MANILA, PHILIPPINES — Filipina artist Cynthia Bauzon-Arre fell in love with illustration long before she pursued it as a career. She fondly recalls her childhood years, when her father was a professor based in Japan and would always bring home oil pastels and watercolor sets for her to play around with. Without knowledge of it then, this would set her on a lifelong creative path.

Cynthia Bauzon-Arre

Right after graduating from the UP College of Fine Arts, Cynthia entered the advertising industry where she stayed for the next nine years. During this time, she also designed music packaging for legendary Filipino rock bands such as the Eraserheads, Sandwich, Itchyworms, and Imago. An interest in graphic design led her to Parsons School of Design in New York City where she took courses for a semester.

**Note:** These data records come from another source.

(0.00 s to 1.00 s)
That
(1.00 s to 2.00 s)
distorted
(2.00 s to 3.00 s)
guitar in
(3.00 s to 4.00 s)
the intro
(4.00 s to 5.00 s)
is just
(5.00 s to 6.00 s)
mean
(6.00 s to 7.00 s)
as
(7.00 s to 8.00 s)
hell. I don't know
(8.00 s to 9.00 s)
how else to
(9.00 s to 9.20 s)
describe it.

In recent years, Cynthia rekindled her love for painting with a focus on Philippine flora and fauna. She often pairs her intricately detailed illustrations with fantastical elements to stir warm emotions and memories in anyone who has had even the briefest relationship with nature.

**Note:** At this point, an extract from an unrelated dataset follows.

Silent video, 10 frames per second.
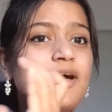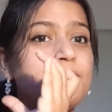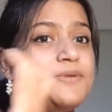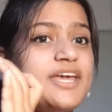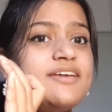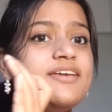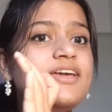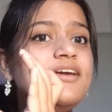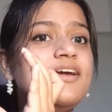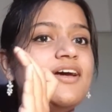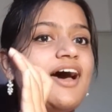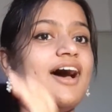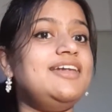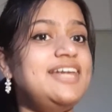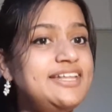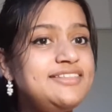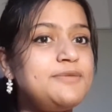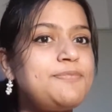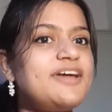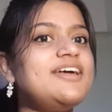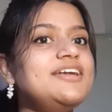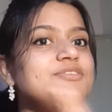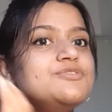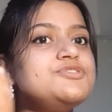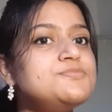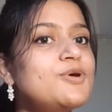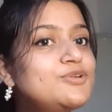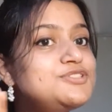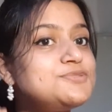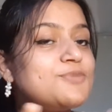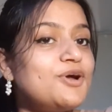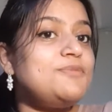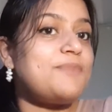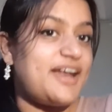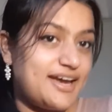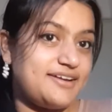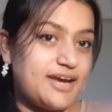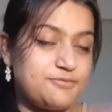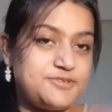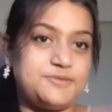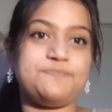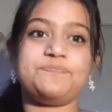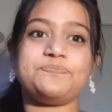breaking a lengthy para into small paragraphs.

In an exclusive interview, adobo Magazine talked to Cynthia about her background, her creative process, and why she celebrates local culture and advocates nature appreciation and conservation in her work.

adobo Magazine: Can you tell us what encouraged you to become a designer and illustrator?

Cynthia: I’ve always felt that I communicate better through visuals compared to words. My parents often gave me art materials when I was small and I remember drawing all the time so it was a natural progression for me to take up Visual Communication in college. After graduation, I worked in advertising for a while and enjoyed the art direction side of work. Once I went freelance, I decided to concentrate on design and illustration.

I’m curious, how did you make the leap from designing album covers for some of the country’s most iconic bands to illustrating these beautiful, nature-inspired artworks?

The leap was brought on by a change in lifestyle. After we got married, my husband Arnold (who is a graphic novelist and animator) and I spent less time attending musician friends’ gigs and much more time at home. As artists, we’re able to work without leaving the house. That’s when I learned how to appreciate a calm, slower-paced life and I found joy in listening closely to bird calls and trying to identify plants and flowers. Nature inevitably found its way into my drawings.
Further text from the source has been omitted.